Media Coverage Is Only Looks Deep
The familiar, haunting face of a beaming JonBenet Ramsey smiled at us from People magazine again last week - even though there’s really nothing new to report about the investigation into her murder.
JonBenet’s hair is dyed white-blonde, her lashes are curled and her lips are brushed a bright red. In that photo - and in any number of professionally done photos we’ve seen of JonBenet - she looks like a miniature movie starlet.
But she was just 6, not 26. That photo is not only heartbreaking, it’s creepy. If there’s a legitimate reason why any child that age should ever wear that much makeup, it’s beyond my grasp.
This is not to say JonBenet wasn’t a beautiful child. By all conventional American standards of attractiveness, she was absolutely stunning.
We as a society don’t like to admit we make judgments based on such superficial qualities, but we do - even when we’re looking at children.
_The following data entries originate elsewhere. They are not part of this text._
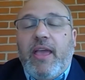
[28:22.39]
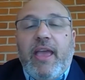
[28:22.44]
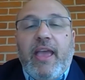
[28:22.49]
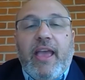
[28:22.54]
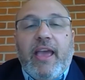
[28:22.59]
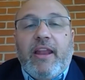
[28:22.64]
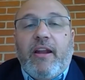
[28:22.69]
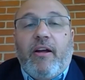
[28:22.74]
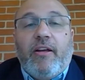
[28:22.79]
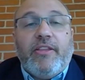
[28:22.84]

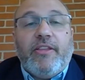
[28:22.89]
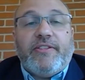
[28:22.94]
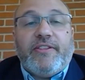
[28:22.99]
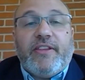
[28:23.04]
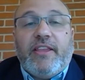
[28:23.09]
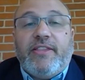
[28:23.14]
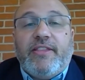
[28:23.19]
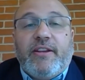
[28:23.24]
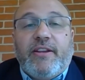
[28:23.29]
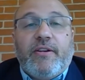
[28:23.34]
and all of a
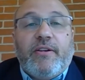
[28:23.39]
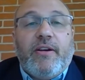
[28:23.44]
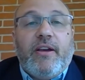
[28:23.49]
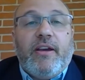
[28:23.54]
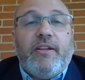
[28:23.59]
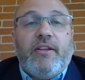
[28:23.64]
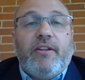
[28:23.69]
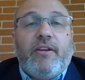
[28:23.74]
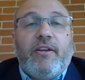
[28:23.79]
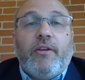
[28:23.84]
sudden they're an
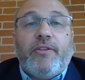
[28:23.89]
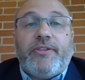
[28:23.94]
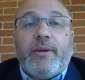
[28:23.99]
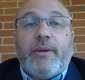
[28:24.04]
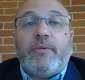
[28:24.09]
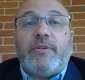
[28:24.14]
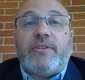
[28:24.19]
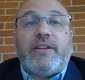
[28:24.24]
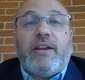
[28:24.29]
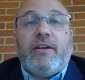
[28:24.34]

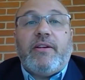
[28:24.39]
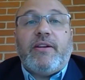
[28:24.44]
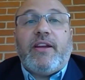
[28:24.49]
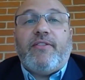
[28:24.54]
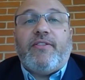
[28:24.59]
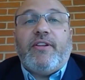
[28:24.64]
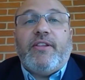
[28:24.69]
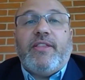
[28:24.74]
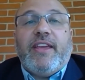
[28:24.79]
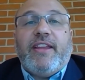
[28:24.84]
Alzheimer's caregiver
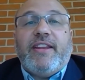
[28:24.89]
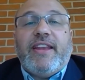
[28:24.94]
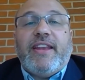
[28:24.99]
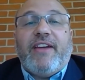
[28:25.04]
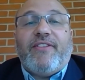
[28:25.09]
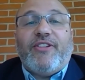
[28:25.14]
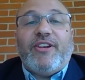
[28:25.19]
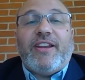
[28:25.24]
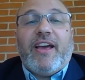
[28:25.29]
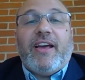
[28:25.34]
and they'd never
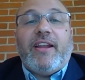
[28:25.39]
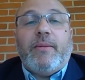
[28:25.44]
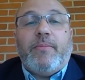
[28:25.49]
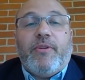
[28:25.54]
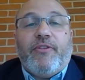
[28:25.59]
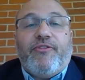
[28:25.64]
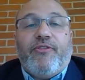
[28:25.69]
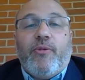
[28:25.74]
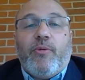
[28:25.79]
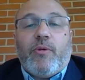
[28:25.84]
done it
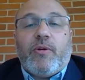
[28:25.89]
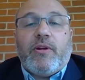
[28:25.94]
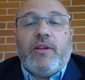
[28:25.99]
before.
Some people have cute kids, others don’t. It shouldn’t make a whit of difference, but it does.
In fact, looks have made a difference in terms of the amount attention we’ve all paid to the murder of JonBenet. (She’s also the subject of a lengthy story in the latest Vanity Fair.) If that child had not looked like a living doll, the mystery of her death would not still be garnering quite so much attention. I dare say it never would have made such a huge splash in the first place.
We in the media - and many of you who consume the information ladled out by the popular press - prefer our subjects to be young and attractive. The younger and more attractive they are, the more excited we get about their story, no matter how tragic.
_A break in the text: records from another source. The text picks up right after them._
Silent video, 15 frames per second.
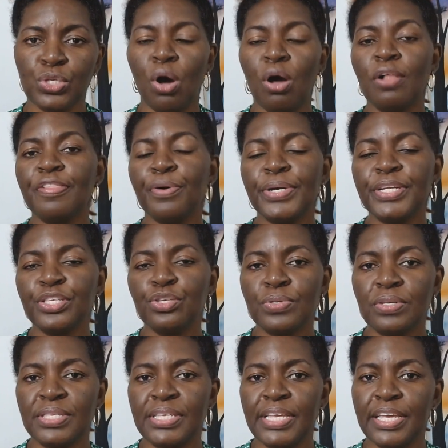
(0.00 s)
So although it
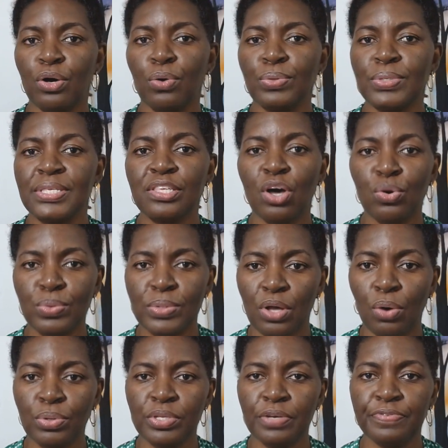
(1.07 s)
used to take out sounds
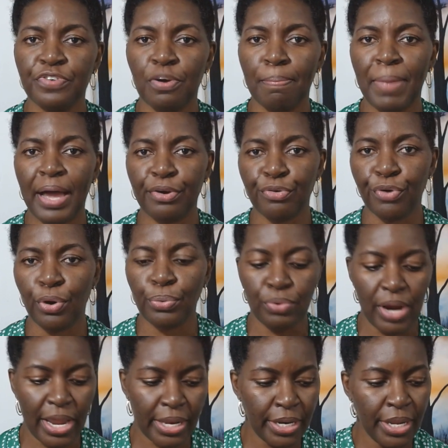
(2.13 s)
out of your background,
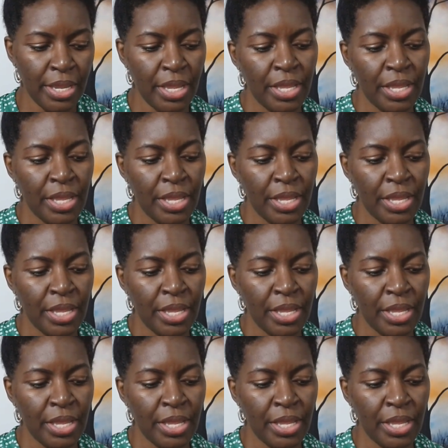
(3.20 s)
right?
Case in point: Princess Diana.
What if the princess had been the exact same person with the exact same life - but she had been less attractive physically? Say she had been the female equivalent of her decidedly plain-looking ex-husband. Would she have been the focus of such intense scrutiny when she was alive - and such intense mourning in death?
Isn’t it true one of the reasons Di was always 10 times more scrutinized than Fergie was that Fergie looks too much like the “average” woman, while Di truly looked the part of a princess?
We can ask the same hard questions about Nicole Brown Simpson, who was relatively unknown in life but became one of the most famous women in the world in death. Of course there would have been unrelenting coverage of the O.J. Simpson trial no matter whom he was accused of murdering. But would we have seen so many photos of his ex-wife if she hadn’t been so stunning?
Don’t kid yourself. The answer is no.
JonBenet, Diana and Nicole all came from money, and there’s no doubt the media (and the public) prefer stories about the wealthy. But our fascination with good-looking people transcends financial boundaries.
For proof of this, we turn back a few years to a couple of stories involving female athletes.
When tennis star Monica Seles was stabbed by a deranged man who assaulted her in the middle of a match, Time and Newsweek gave the story little play.
“A Bad Week for Tennis,” snickered Newsweek above its three-sentence entry in the Roundup section. Time’s treatment was equally sparse.
But the far less serious attack on skater Nancy Kerrigan received instant mega-coverage, even before we knew of Tonya Harding’s involvement. Newsweek put Kerrigan on the cover and gave the story three full pages. Time had a two-page feature.
Why such a disparity in the coverage? The looks factor, perhaps? Kerrigan was considered to be something of a babe, Seles wasn’t. And even in the highly competitive environment of world-class athletics, if you’re a woman, your appearance counts big-time.
Just ask Jan Stephenson, one-time calendar girl for the LPGA, or Gabriela Sabatini, darling of the tennis set, or Gabrielle Reece, the modelvolleyball player who receives far more attention than her more talented peers on the circuit.
Kerrigan was America’s sweetheart, our cultural girlfriend for a short time. (We’re more fickle than Larry King when it comes to such matters.) And according to our value system, somehow, it’s more shocking if the homecoming queen - as opposed to some frump - is attacked.
Or is the attacker herself. This same sort of sexism was displayed in the case of Amy Fisher, “the Long Island Lolita” - a cute little bombshell with a cute name. She sold her story for big bucks and continues to receive love letters in prison. She even got better-looking when she was portrayed on television by pinup nymphets Drew Barrymore and Alyssa Milano.
But take the exact same saga and insert a mousy, overweight teenager in Fisher’s place, and it wouldn’t have been such an intriguing story - it would have been the pathetic tale of a disturbed, attention-starved girl who had an affair with a grunting clown and shot the clown’s wife in the head.
Sweet or evil, victim or perpetrator, if you’re a woman in the spotlight, your looks will be a factor when the media determine just how much coverage you’re going to receive.